Ma quale felicità? Perché le facevano questo? Le lacrime erano lacrime di rabbia! Perché non capivano? Cosa avrebbe potuto dire, che la cosa era stata già portata così avanti? Non sono cose che si devono dire… Tutti a fare e disfare nella sua vita. Sola, senza via di scampo, Matilde aveva sentito l'anima affondare.
La casa non era più quella, dicevano, senza Matilde. Il negozio, poi: i clienti chiedevano ancora di lei, perché le cuciture, come quelle di Matilde, non se ne erano più viste. E, allora, perché s’era combinato tutto questo pasticcio? Perché suo padre aveva consentito che la prendesse un estraneo? Un uomo che le aveva cambiato la vita senza motivo? Un uomo che le imponeva un mondo diverso, vuoto, fatto di parole difficili con le quali lui parlava, ormai, anche per lei. E nessuno più chiedeva a Matilde, ma tutti al dottore di come stava Matilde, e stavano ad ascoltarlo che parlava di lei. Anche lei ascoltava, e sentiva parlare di una tale Matilde che così, che colà…
La domenica il mondo tornava diverso: si mangiava tutti insieme al paese, ogni domenica. Il dottore, per carità, ci teneva: l'aria pulita, il calore della famiglia, i maccheroni a mano e il pane alto, il vino buono sfuso e generoso, e gli amici al circolo per la giocatina pomeridiana e il caffè per la fumatina e la chiacchieratina tra uomini con la passeggiatina serale per dire che quella, però, anni fa non sembrava, le fa bene l’età, o quell’altra, e che cosa!, girare a quel modo con tutto di fuori! Nessuno chiedeva niente a Matilde, e il dottore parlava, parlava parlava, e don Pietro ogni tanto faceva battute. Anche don Pietro parlava in modo diverso, davanti al dottore. Matilde provava a ricordare se stessa, lontana e distinta da quelli, e si sentiva impazzire.

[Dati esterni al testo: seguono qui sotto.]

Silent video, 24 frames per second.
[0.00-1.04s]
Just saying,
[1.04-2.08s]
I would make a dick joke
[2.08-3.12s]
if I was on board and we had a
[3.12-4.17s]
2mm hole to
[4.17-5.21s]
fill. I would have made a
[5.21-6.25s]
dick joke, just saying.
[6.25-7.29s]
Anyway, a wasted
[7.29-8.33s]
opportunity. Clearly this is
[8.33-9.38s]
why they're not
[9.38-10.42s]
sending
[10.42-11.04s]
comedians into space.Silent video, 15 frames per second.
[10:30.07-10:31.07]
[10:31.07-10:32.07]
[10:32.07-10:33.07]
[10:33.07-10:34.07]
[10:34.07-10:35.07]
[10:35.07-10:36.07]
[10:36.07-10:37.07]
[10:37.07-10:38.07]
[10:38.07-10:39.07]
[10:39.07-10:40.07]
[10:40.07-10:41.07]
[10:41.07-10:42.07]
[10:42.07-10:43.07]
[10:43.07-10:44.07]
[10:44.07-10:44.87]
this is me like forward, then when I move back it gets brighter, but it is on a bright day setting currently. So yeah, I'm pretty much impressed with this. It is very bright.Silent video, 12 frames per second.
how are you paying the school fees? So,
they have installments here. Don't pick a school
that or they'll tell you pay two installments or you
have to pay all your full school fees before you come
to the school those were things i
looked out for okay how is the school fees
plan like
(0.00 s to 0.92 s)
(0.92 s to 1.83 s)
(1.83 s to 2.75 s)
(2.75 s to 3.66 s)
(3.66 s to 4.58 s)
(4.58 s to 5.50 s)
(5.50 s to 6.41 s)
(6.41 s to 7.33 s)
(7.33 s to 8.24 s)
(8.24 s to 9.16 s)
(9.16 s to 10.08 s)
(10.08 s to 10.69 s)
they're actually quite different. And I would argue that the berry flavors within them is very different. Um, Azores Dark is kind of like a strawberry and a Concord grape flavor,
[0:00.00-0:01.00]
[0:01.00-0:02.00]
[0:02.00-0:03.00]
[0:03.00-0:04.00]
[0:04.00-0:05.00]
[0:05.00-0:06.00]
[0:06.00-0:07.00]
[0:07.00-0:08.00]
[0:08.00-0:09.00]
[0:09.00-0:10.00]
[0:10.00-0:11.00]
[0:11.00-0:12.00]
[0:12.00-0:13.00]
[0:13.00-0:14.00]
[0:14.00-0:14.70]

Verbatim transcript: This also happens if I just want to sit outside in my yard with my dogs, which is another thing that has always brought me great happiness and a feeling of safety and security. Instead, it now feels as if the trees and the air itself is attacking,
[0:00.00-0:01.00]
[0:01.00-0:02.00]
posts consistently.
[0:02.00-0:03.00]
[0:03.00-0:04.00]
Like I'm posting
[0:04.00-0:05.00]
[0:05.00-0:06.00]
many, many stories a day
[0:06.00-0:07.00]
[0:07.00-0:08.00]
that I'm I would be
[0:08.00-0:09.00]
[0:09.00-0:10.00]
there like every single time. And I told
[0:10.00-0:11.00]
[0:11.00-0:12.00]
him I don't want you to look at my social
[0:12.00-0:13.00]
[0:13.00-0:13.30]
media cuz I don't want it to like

Il mondo girava e lei non era più ferma, si muoveva con quello, trascinata, correndo a strappi da un lunedì ad un sabato in un'aria smemorata e sempre uguale. La città, raccontata dal padre come una festa di mille colori non c’era. La città di Matilde era un grigio uniforme di tende pesanti sempre spiegate davanti alle finestre ed ai balconi della casa vuota. Una casa senza calore, senza profumi, nuova, umida e spoglia come un cimitero, dove si sentiva trascinare di stanza in stanza, con la testa confusa. In cerca di fare, in mezzo a quei mobili – dice, stile moderno, ma quant’erano brutti! - per non pensare.
Il dottore usciva la mattina che lei ancora dormiva, e la salutava discreto ma con dolcezza. Ma chi è quest'uomo, si chiedeva Matilde al risveglio... Con quelle sue strambe parole da televisione è riuscito a portarmi in un letto né mio né suo, e appena mi sfiora in questa casa da morti. Chi sono io, che cos'è questa vita, cosa sono... perché?
Ma la domenica, ecco che tornava in sé, silenziosa come sempre, a respirare l'odore di casa sua, quella veramente sua, dove era nata, dove sapeva di essere. Andava, dopo pranzo, a riposare in negozio su una seggiola di paglia, nella sartoria. Il profumo dei tessuti... Lì si assopiva, cullata dai radi tonfi provenienti dalla strada assonnata; nel buio, negli odori, nella memoria. Solo che la lasciassero lì, per sempre, altro non chiedeva. E ricordava, per un attimo, la dolcezza delle sere d'estate, quando si cenava un po' più tardi e, dalle finestre aperte, veniva il frinire ottuso ma rassicurante delle cicale. S'alzava da tavola, Matilde, zitta zitta, sul finire della cena, e andava in dispensa a prendere una bottiglia di birra per il babbo. E con che sorriso l'accoglieva don Pietro sulle sue ginocchia; e, lisciandosi i baffi, le diceva poi in un orecchio, come gran segreto: "Adesso, io e la mia bimba, ci beviamo questa bella birra fresca!" Così, vuotava la bottiglietta nel suo bicchiere, e fingeva di fare lo stesso nel bicchiere di Matilde, dove la mamma, invece, aveva già versato dell'acqua col limone.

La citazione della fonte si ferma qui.